Stone Gossard – ‘Moonlander’: la recensione
Stone Gossard è uno dei musicisti cardine attorno al quale il movimento grunge si è sviluppato negli anni ’80, per arrivare poi alla definitiva consacrazione all’inizio del decennio successivo. Chitarrista nei Green River prima e nei Mother Love Bone poi, Gossard ha costituito, assieme a Jeff Ament, l’ossatura ritmica dei Pearl Jam: con loro è arrivato il meritato successo planetario, testimoniato dai milioni di dischi venuti in tutto il mondo e da lunghissimi tour sold out. Oltre alla sua band principale, Gossard ha da sempre portato avanti numerose collaborazioni e progetti musicali paralleli, tra cui forse il più importante quello con i Brad.
Nel 2001 Gossard pubblicò un discreto primo album solista, intitolato Bayleaf. A distanza di 12 anni, il chitarrista torna nei negozi con un nuovo progetto solista, intitolato Moonlander. Un album di pop rock sperimentale, dove Gossard si diverte a passeggiare in territori musicali diversi da quelli battuti solitamente con i Pearl Jam.
L’album si apre con I Need Something Different, che richiama alcune sonorità desertiche ed essenziali che ricordano alcuni passaggi dei Queens of the Stone Age. Un brano rock sperimentale e dinamico. La titletrack Moonlander è un rock denso e avvolgente, forte di un arrangiamento di qualità. Si prosegue con la leggera e spensierata Both Live, un episodio trascurabile dopo i due precedenti buoni brani.

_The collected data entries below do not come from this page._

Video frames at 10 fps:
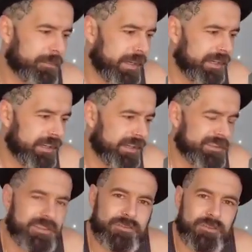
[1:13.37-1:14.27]
But
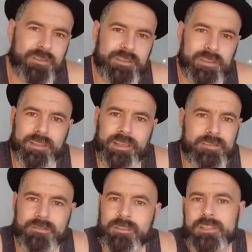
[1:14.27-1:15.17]
I'd struggle
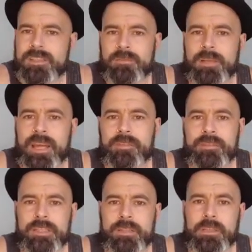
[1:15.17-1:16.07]
to do a live
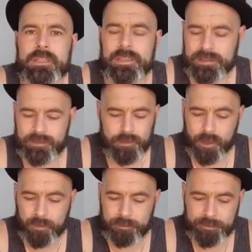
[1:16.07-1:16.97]
video and
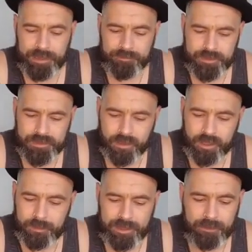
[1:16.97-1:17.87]
not have to
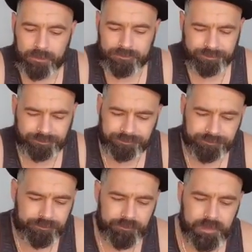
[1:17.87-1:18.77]
talk about
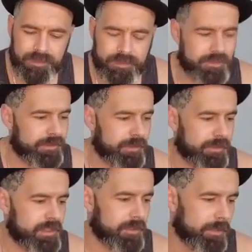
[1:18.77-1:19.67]

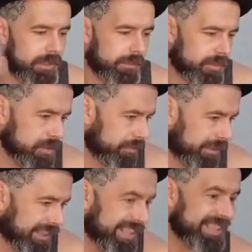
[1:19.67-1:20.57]
the some
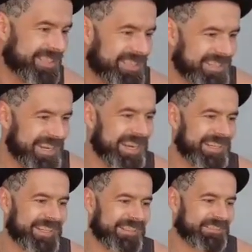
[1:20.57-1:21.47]
of
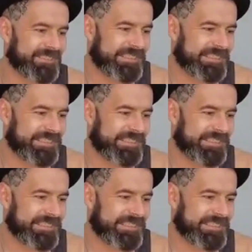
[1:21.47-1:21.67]
see.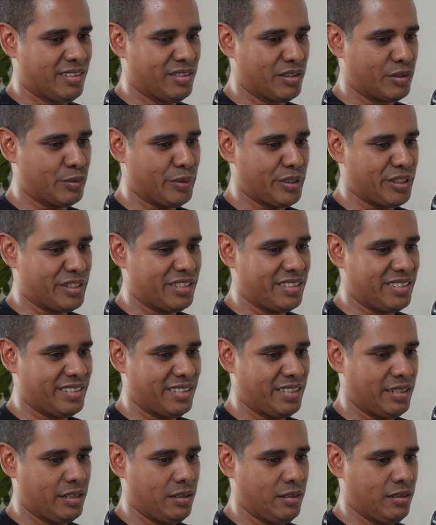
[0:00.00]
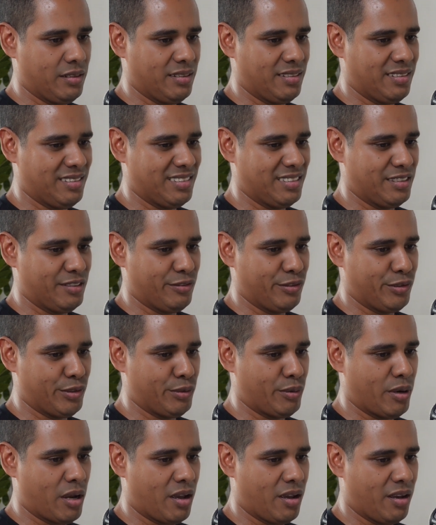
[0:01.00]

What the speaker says: the question is, if you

Your Flames è una ballata pianistica profonda e intensa, ma forse troppo trascinata. Segue Battle Cry, una sorta di marcia in versione psichedelica, con un ottimo crescendo finale: un brano che ricorda certe atmosfere dei dischi di David Bowie. King of the Junkies è un breve brano che si sviluppa su una buona idea, ma che risulta troppo ripetitivo. Si prosegue con I Don’t Want to go to Bed, un brano monotono e trascinato, assolutamente trascurabile.
Remain è un acustico delicato e soffuso, prima di Bombs Away, forse il brano più accomunabile al lavoro dei Pearl Jam dell’ultimo decennio. Witch Doctor è un rock semiacustico spensierato, prima della conclusiva Beyond Measure, un altro episodio delicato dove il piano spadroneggia in virtù delle chitarre, messe in secondo piano se non per un accompagnamento bluesy di sottofondo.
Un album a corrente alternata questo nuovo Moonlander di Stone Gossard, che può vantare alcune buone idee, alle volte ben sviluppate e alle volte solo abbozzate, e alcuni episodi monotoni e meno felici. Le capacità di songwriting del chitarrista di Seattle non sono in discussione, ma questo album solista manca di capacità di sintesi e di corposità in termini di accompagnamento, spesso deficitario di chitarre. Un album che ha il pregio (o il difetto, a seconda dei punti di vista) di discostarsi radicalmente dal sound dei Pearl Jam, offrendo quindi un prodotto originale per i canoni abituali di Gossard, un musicista che ha optato (probabilmente, che piaccia o no, con saggezza) per la scelta di proporre qualcosa di nuovo. Per questo motivo alcuni fan accaniti dei Pearl Jam troveranno l’ascolto di questo album ostico ed enigmatico, mentre solo pochi potranno apprezzare appieno quello che di buono è contenuto in Moonlander, un album discreto ma non eccezionale di soft rock dai sentori psichedelici.